Below combinative FIGS. 3-6, a device for calculating a similarity of audio files is described in detail. It should be noted that the device for calculating the similarity of the audio files showed in FIG. 3-6 is used to implement the above-mentioned method of the embodiments. For illustration purposes, FIGS. 3-6 only show a part related to the following embodiments. And some technical details are not shown in the FIGS. 3-6, see FIGS. 1 and 2 of the embodiment.
Referring to FIG. 3, it is a block diagram of a device for calculating a similarity of audio files according to various embodiments. The device includes a constitution module 101, a first calculation module 102, and a second calculation module 103.
The constitution module 101 is used to constitute a pitch sequence of a first audio file and a pitch sequence of a second audio file.
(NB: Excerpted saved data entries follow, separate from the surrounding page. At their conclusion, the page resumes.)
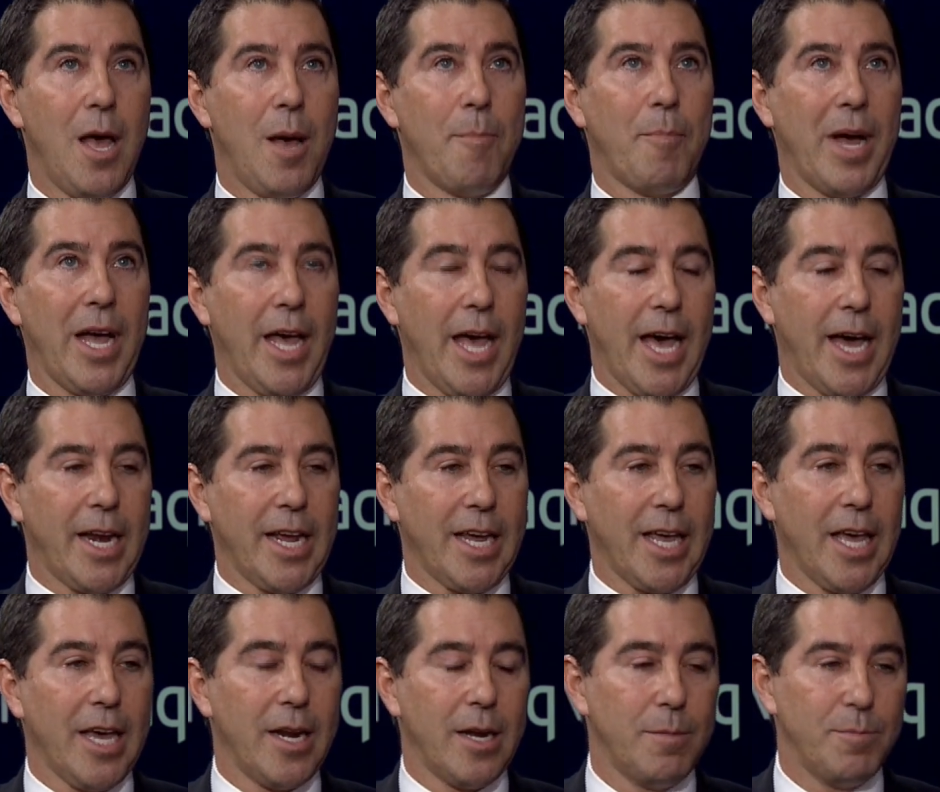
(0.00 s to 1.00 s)
by adding
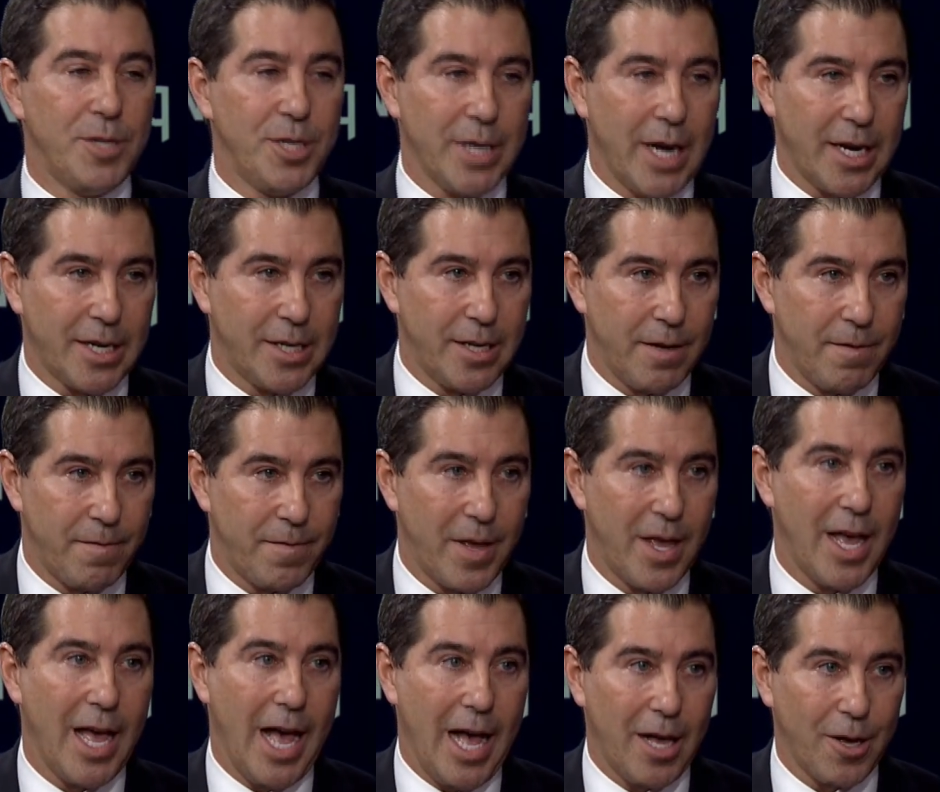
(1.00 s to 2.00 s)
an objective
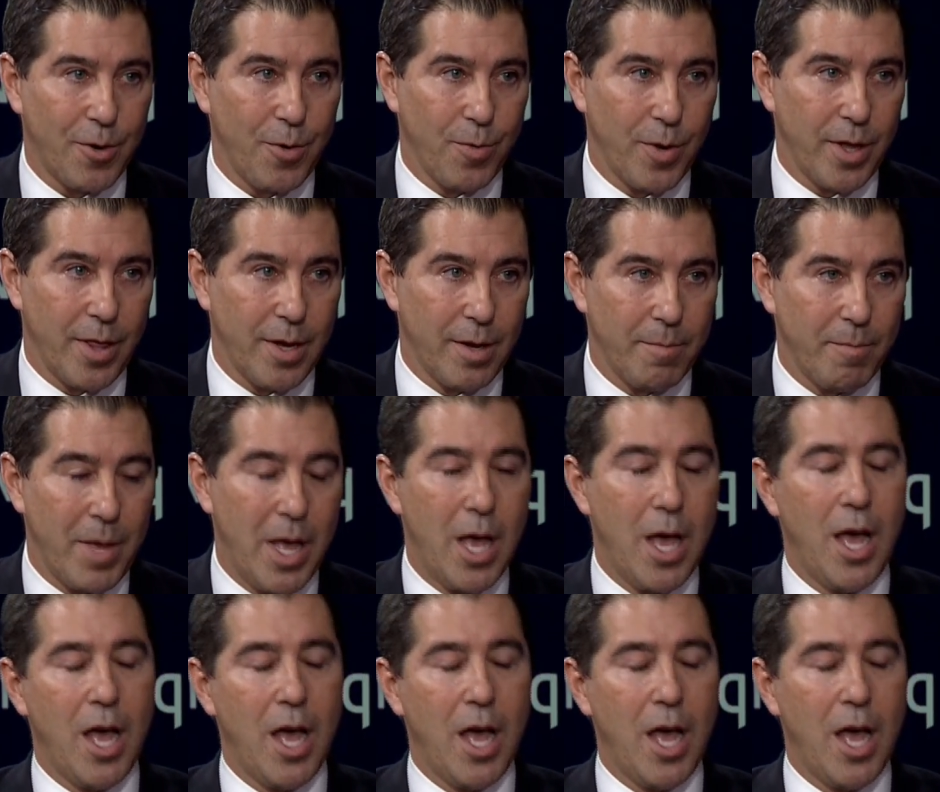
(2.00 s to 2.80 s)
algorithm,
An audio file can be represented as a sequence of frames which is composed of a plurality of audio frames. Frame length T and frame shift Ts are time. Values of the frame length T and the frame shift Ts can be determined according to need. For example, for a song, the value of the frame length T may be 20 ms, the value of the frame shift Ts may be 10 ms. Moreover, for a piece of music, the value of the frame length T may be 10 ms, the value of the frame shift Ts may be 5 ms. For different audio files, the value of the frame length T may be different, also may be the same. The value of the frame shift may be different, also may be the same. Each audio frame of the audio file carries the pitches. Melody information of the audio file is constituted by the pitches of each audio frame according to the time sequence of the audio frames. The constitution module 101 is used to constitute the pitch sequence of the first audio file according to the pitches of each audio frame of the first audio file. The constitution module 101 is also used to constitute the pitch sequence of the second audio file i according to the pitches of each audio frame of the second audio file. The pitch sequence of the first audio file includes the pitches of each audio frame of the first audio file. The melody of the first audio file is constituted by the pitches of the first audio file in sequence. The pitch sequence of the second audio file includes the pitches of each audio frame of the second audio file. The melody of the second audio file is constituted by the pitches of the second audio file in sequence.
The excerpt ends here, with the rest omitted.